* [Problem to work on]
Set down again, exactly and only, the lines from the one that contains "[00:00:01.04 to 00:00:02.08]" through the last line of the records below, both included, but not the pictures.

Data supplied START

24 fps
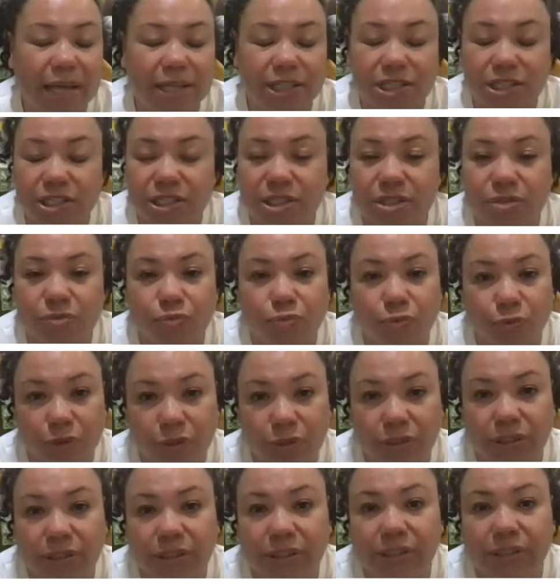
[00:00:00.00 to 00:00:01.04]
just
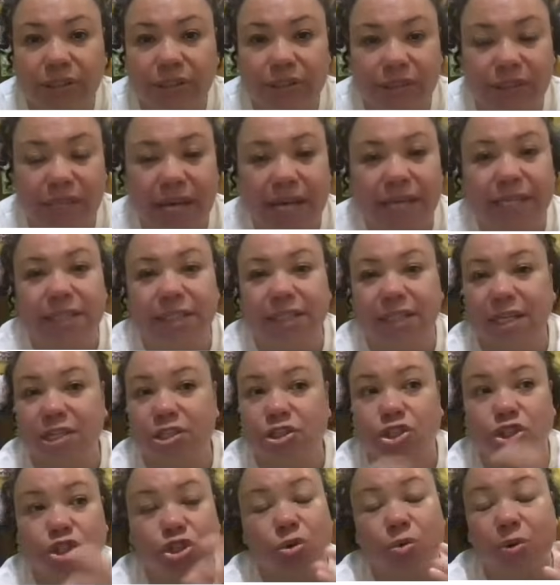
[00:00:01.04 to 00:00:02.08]
really like, because
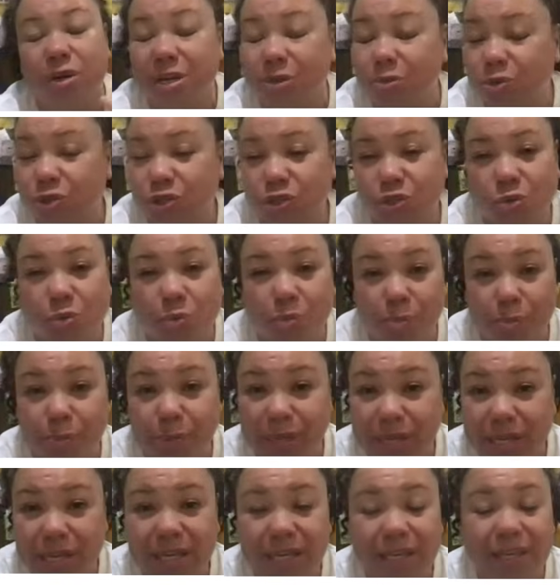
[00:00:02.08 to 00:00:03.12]
Joann was so
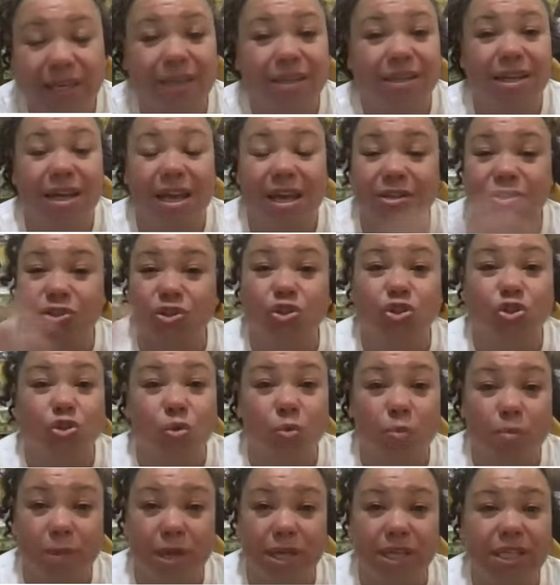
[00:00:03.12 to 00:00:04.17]
big and they had so
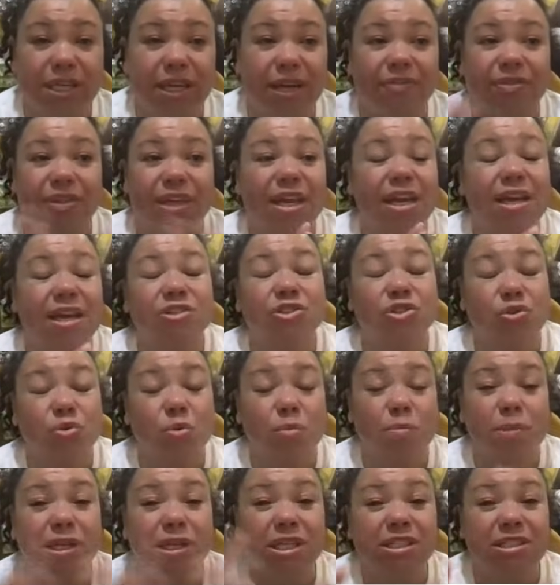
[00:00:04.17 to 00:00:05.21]

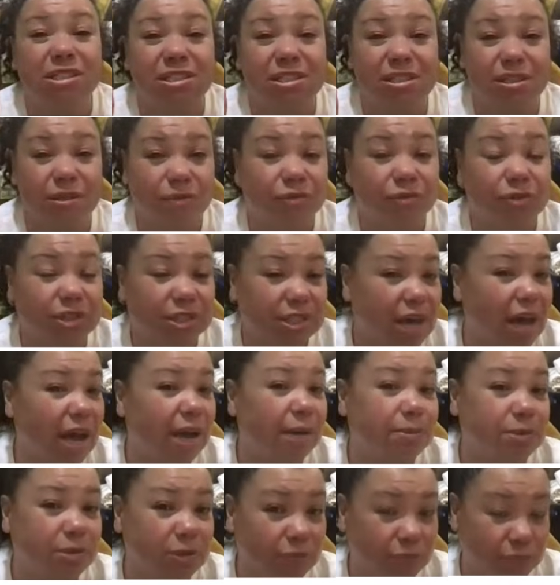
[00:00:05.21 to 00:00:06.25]
many different
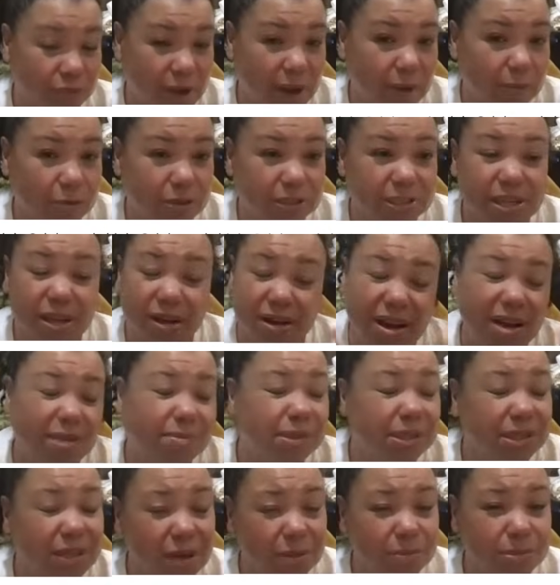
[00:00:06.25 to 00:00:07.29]
types of fabrics. Now, Hobby
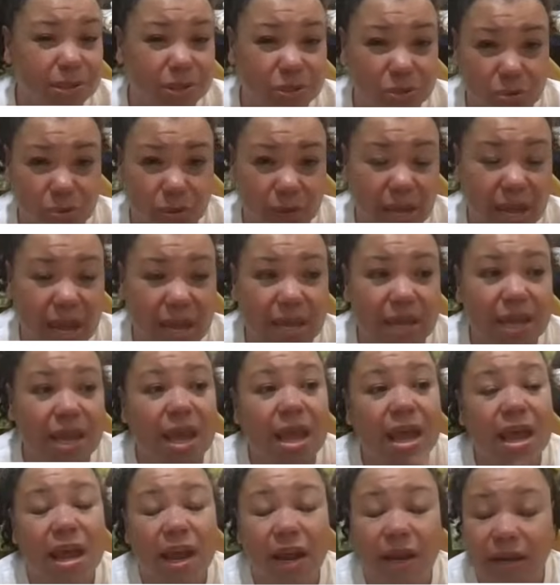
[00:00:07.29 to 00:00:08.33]
Lobby's okay,
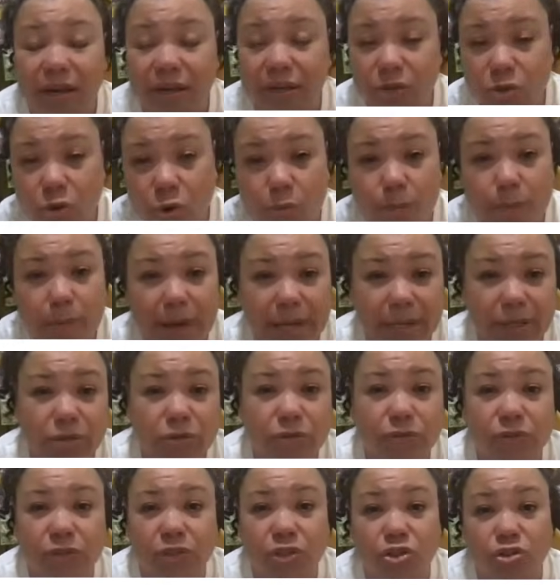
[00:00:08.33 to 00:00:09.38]
and I know
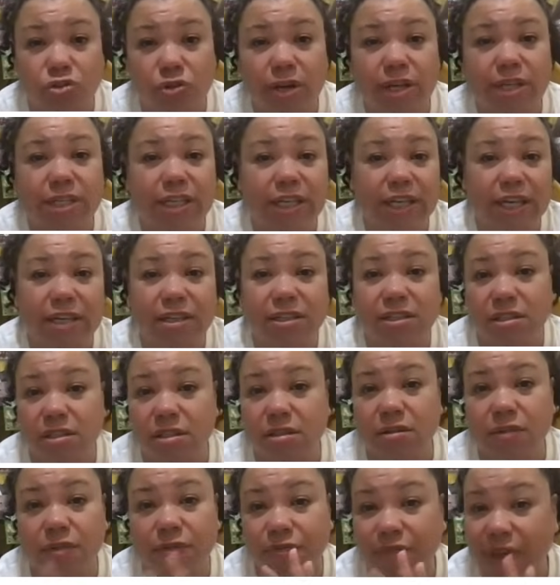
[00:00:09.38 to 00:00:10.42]
Michael's is trying to get into
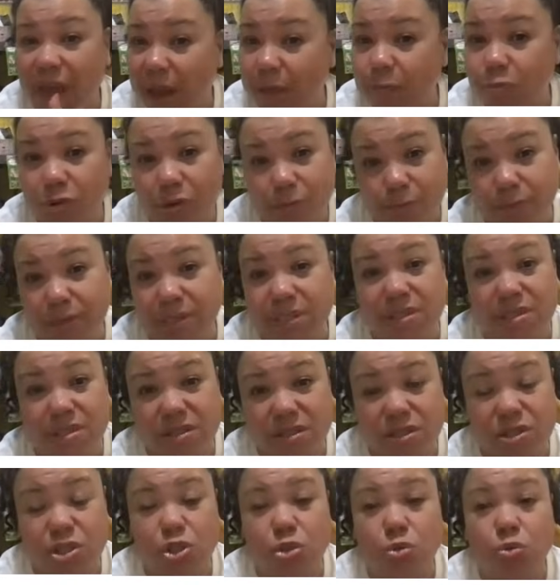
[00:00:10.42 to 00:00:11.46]
the fabric business
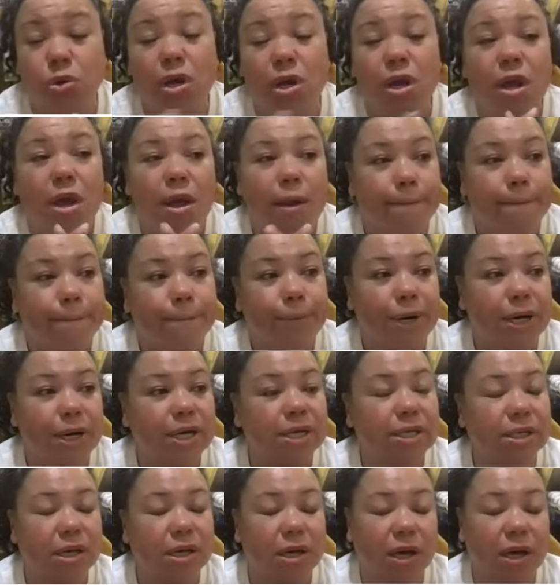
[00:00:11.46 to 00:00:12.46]
too, but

Data supplied END

* [Answer box]
[00:00:01.04 to 00:00:02.08]
really like, because
[00:00:02.08 to 00:00:03.12]
Joann was so
[00:00:03.12 to 00:00:04.17]
big and they had so
[00:00:04.17 to 00:00:05.21]

[00:00:05.21 to 00:00:06.25]
many different
[00:00:06.25 to 00:00:07.29]
types of fabrics. Now, Hobby
[00:00:07.29 to 00:00:08.33]
Lobby's okay,
[00:00:08.33 to 00:00:09.38]
and I know
[00:00:09.38 to 00:00:10.42]
Michael's is trying to get into
[00:00:10.42 to 00:00:11.46]
the fabric business
[00:00:11.46 to 00:00:12.46]
too, but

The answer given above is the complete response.